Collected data
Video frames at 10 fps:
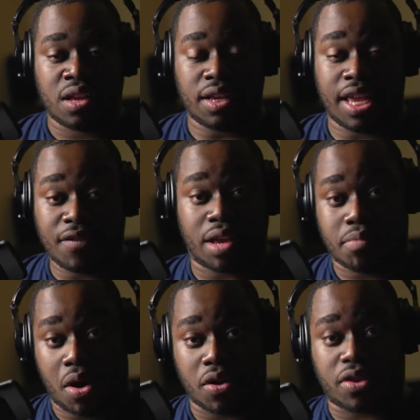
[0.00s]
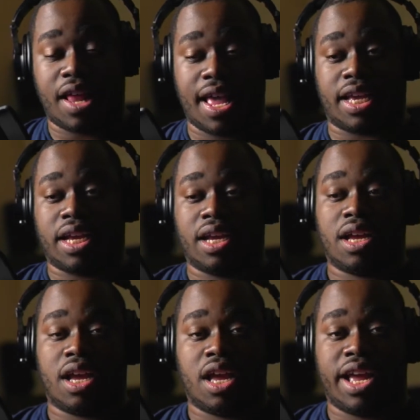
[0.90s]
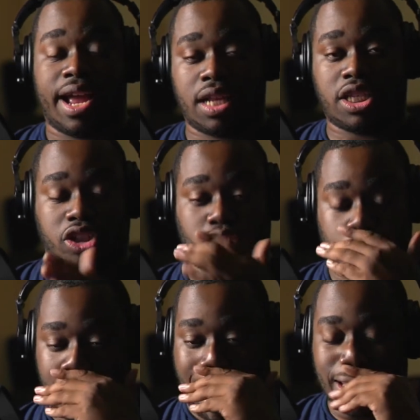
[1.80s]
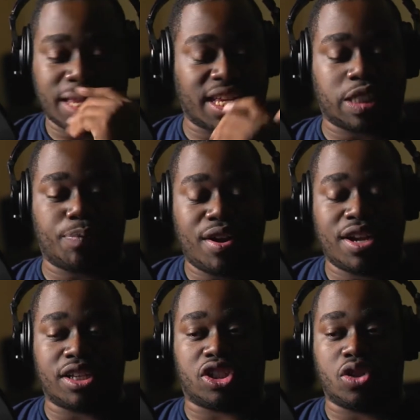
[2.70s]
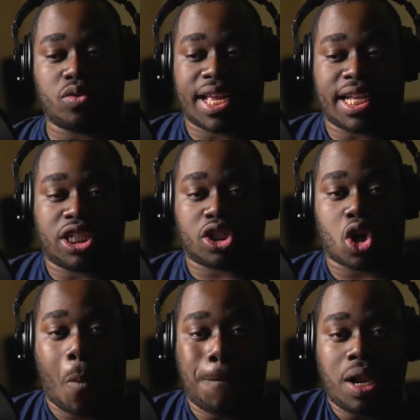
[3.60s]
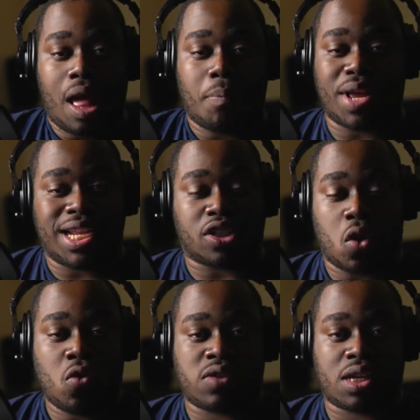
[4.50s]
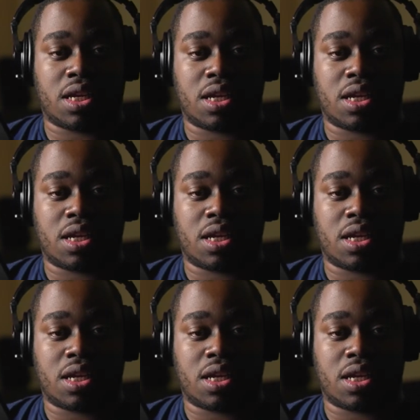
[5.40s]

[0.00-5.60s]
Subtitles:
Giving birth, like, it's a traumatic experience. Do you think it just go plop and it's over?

TASK ITEM:
Please copy out the entries above exactly as they appear, but skip their images.

WRITTEN SOLUTION:
Video frames at 10 fps:
[0.00s]
[0.90s]
[1.80s]
[2.70s]
[3.60s]
[4.50s]
[5.40s]

[0.00-5.60s]
Subtitles:
Giving birth, like, it's a traumatic experience. Do you think it just go plop and it's over?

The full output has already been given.